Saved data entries
+ + +
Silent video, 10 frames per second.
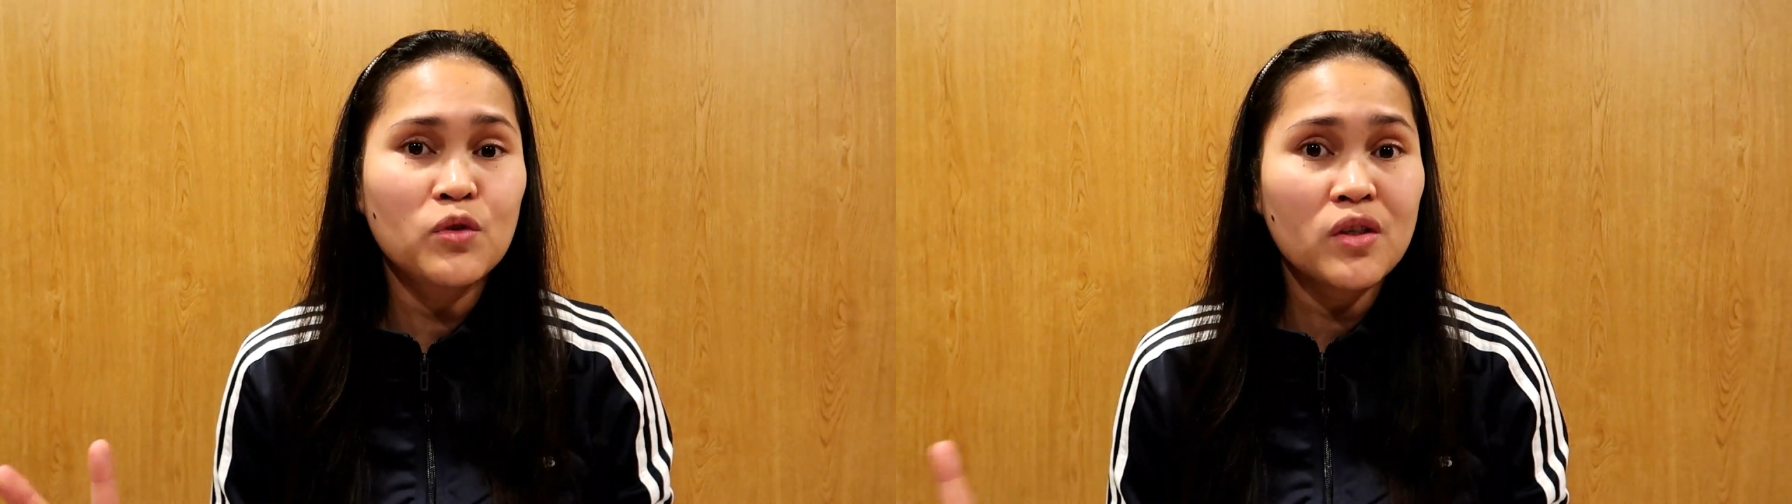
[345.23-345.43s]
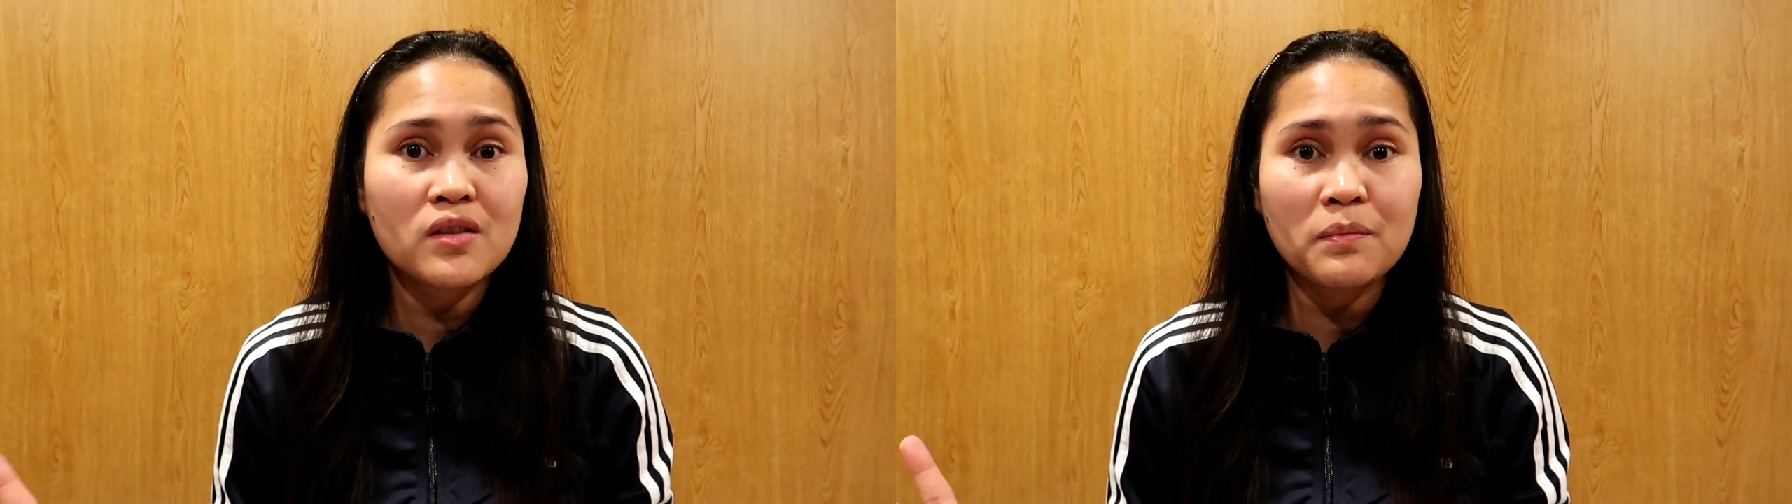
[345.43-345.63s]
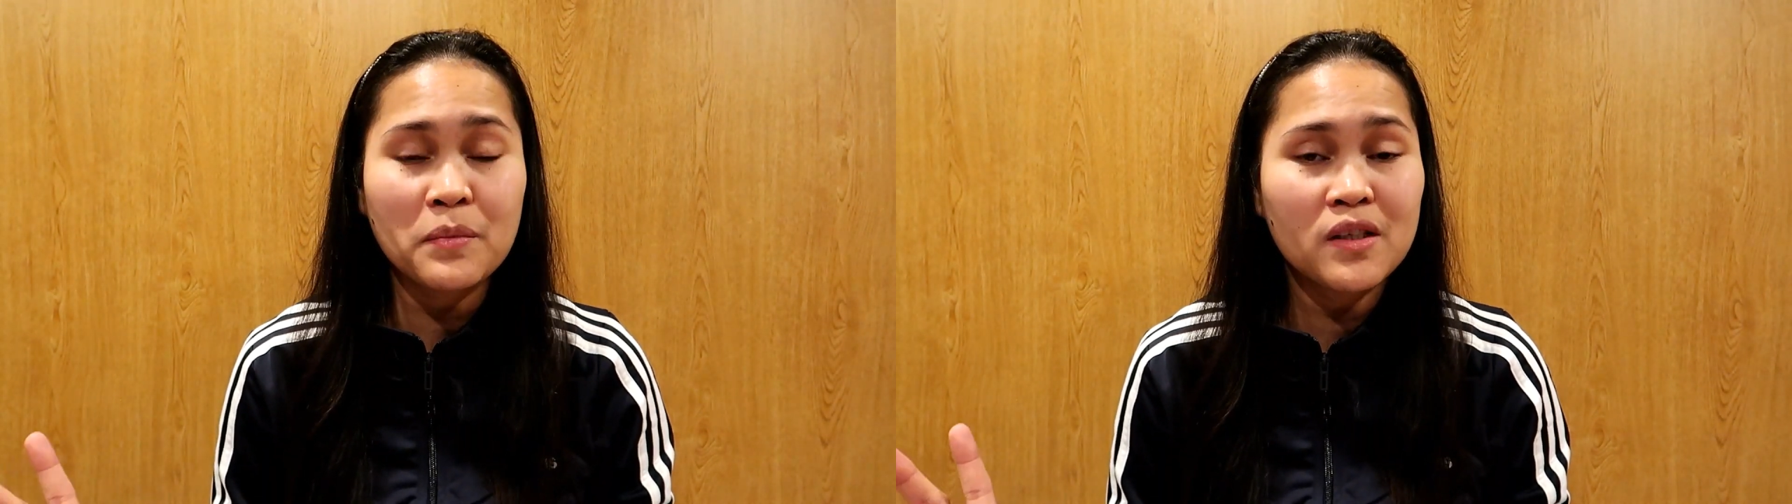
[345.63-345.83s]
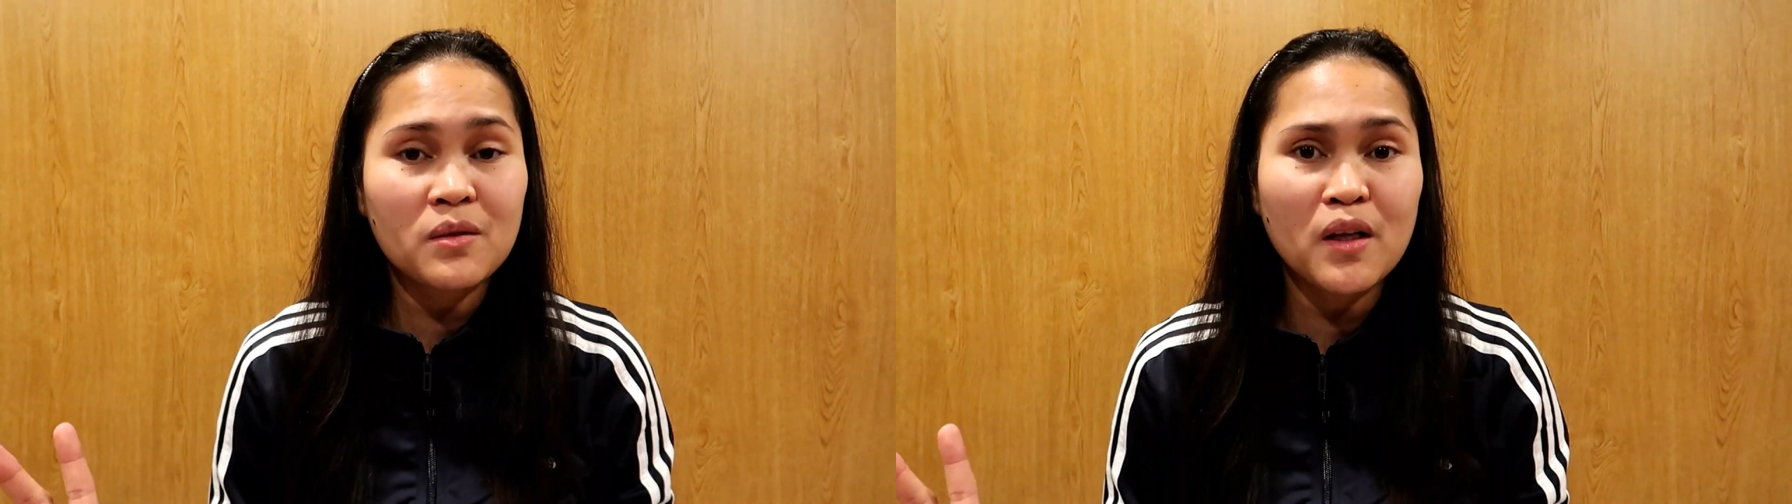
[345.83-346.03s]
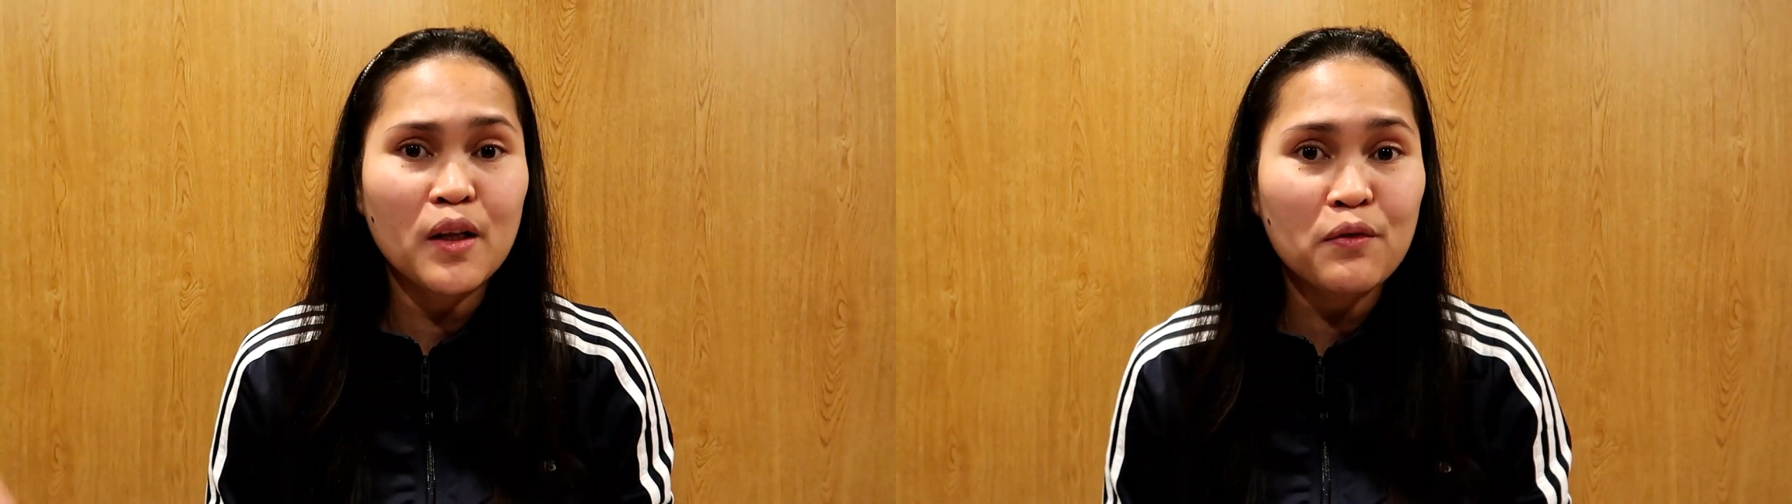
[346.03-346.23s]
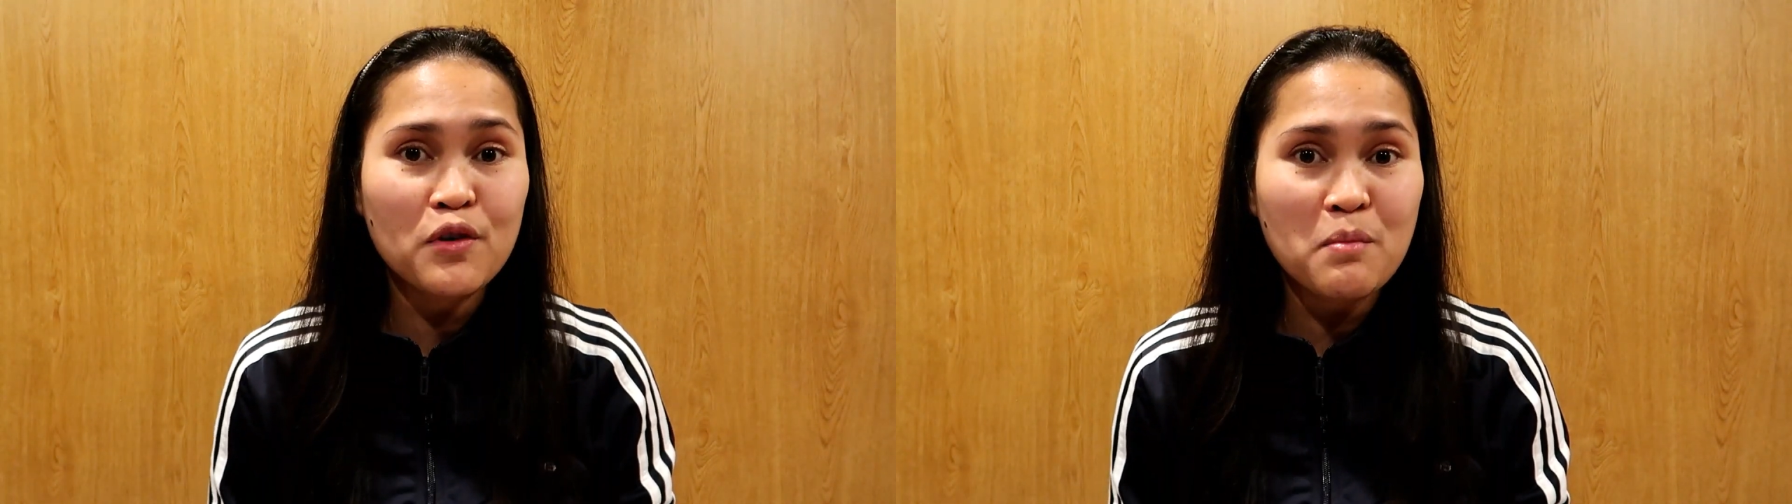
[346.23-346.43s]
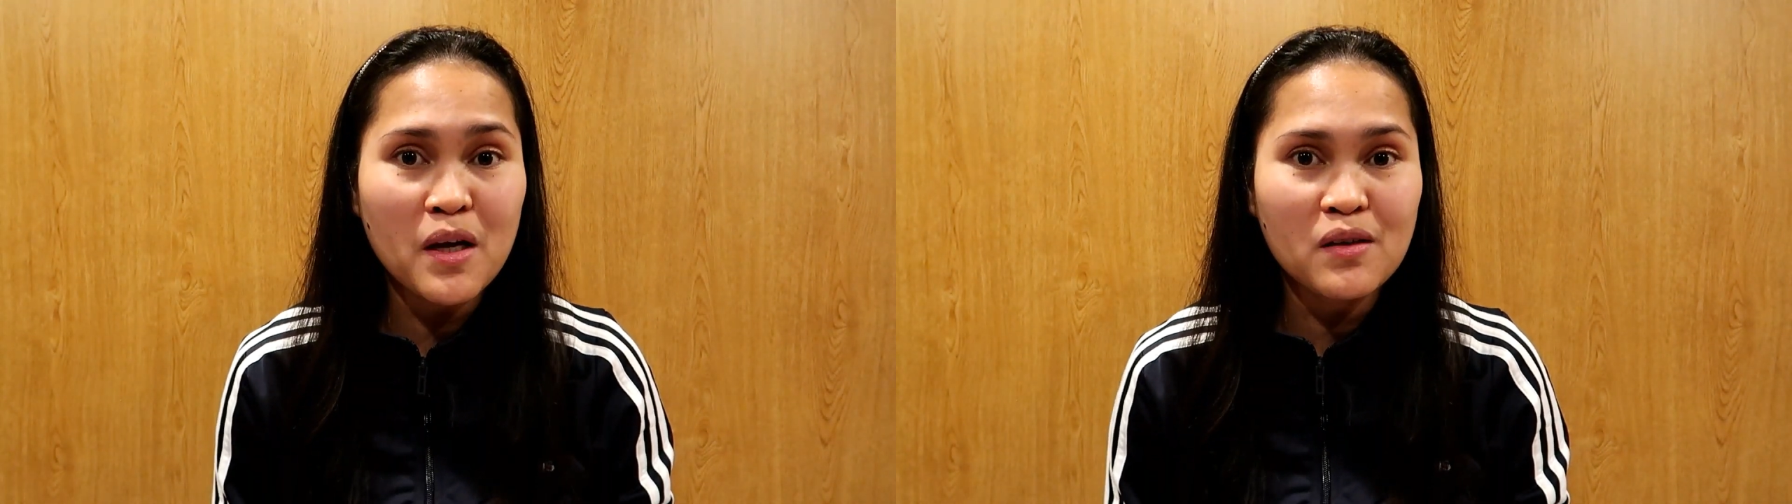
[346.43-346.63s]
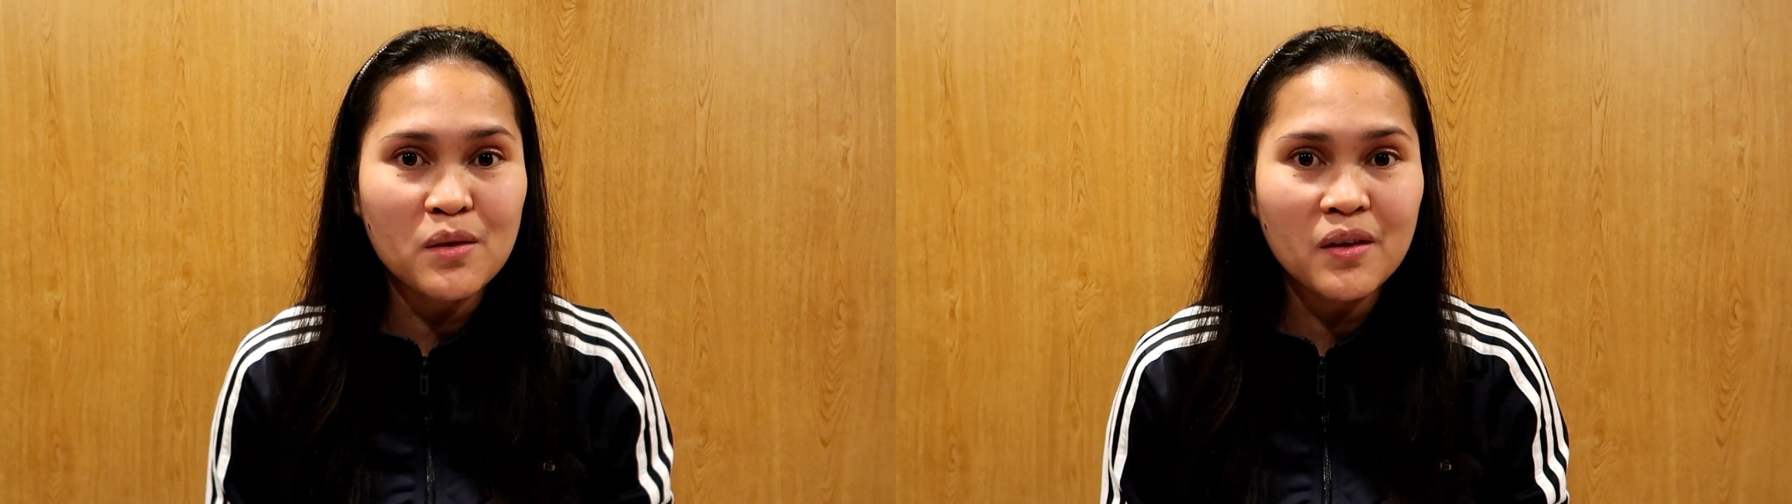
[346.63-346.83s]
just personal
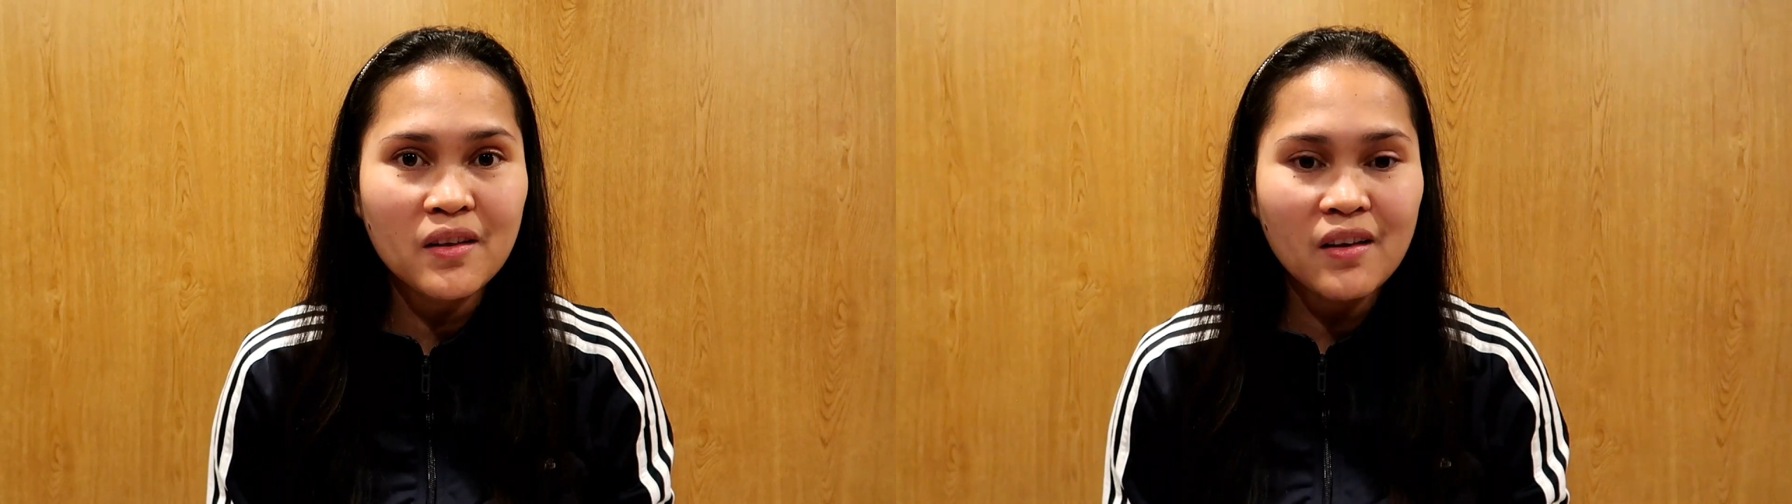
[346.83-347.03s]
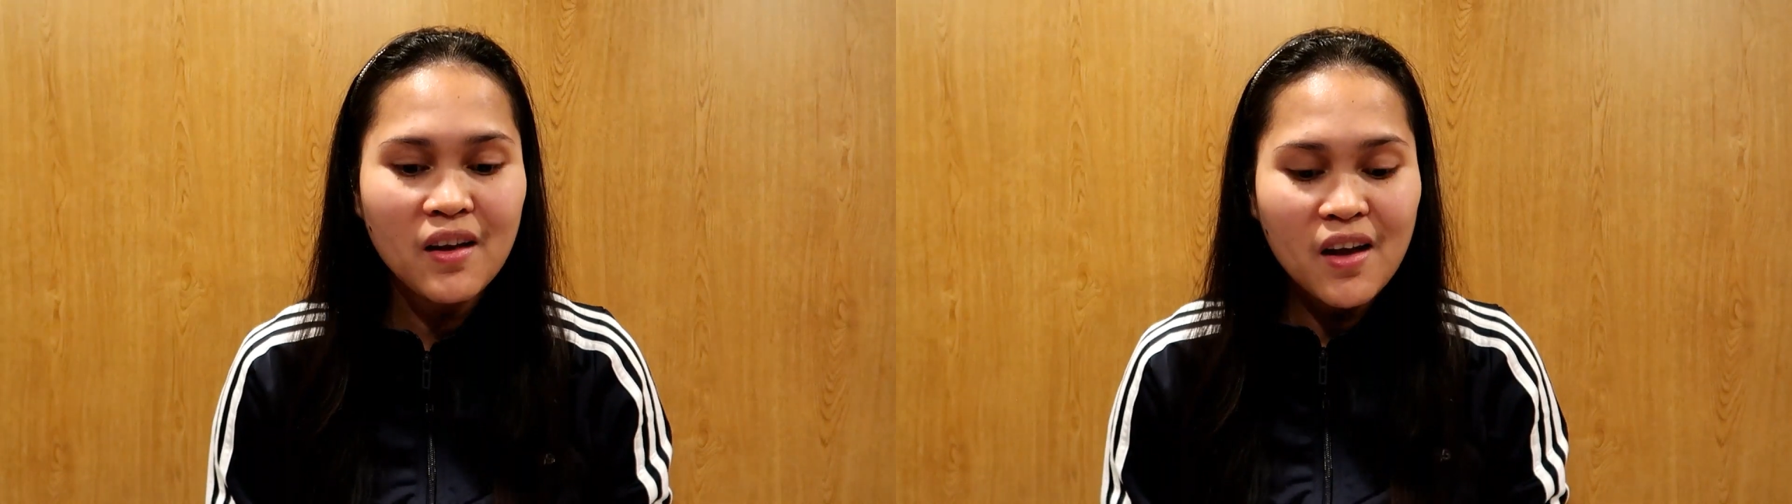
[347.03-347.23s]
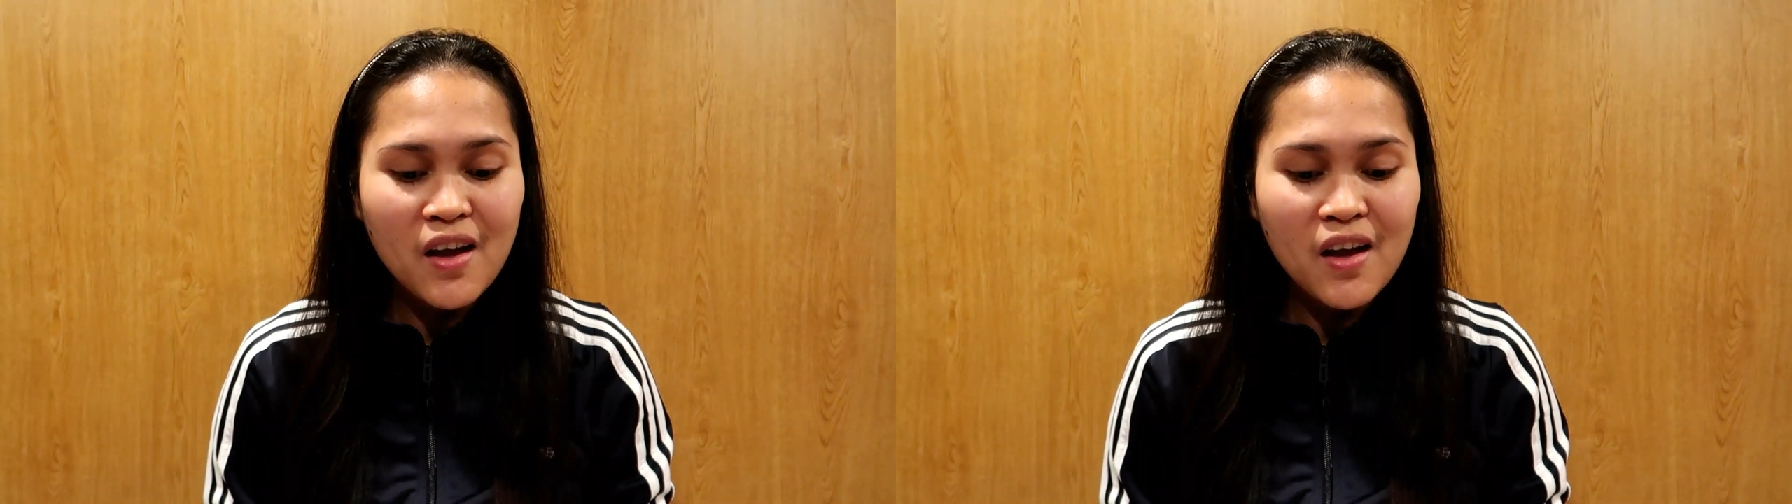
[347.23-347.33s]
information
+ + +
PROBLEM REQUIREMENTS >> Copy the entries exactly. Leave out the images.

TASK SOLUTION >>
Silent video, 10 frames per second.
[345.23-345.43s]
[345.43-345.63s]
[345.63-345.83s]
[345.83-346.03s]
[346.03-346.23s]
[346.23-346.43s]
[346.43-346.63s]
[346.63-346.83s]
just personal
[346.83-347.03s]
[347.03-347.23s]
[347.23-347.33s]
information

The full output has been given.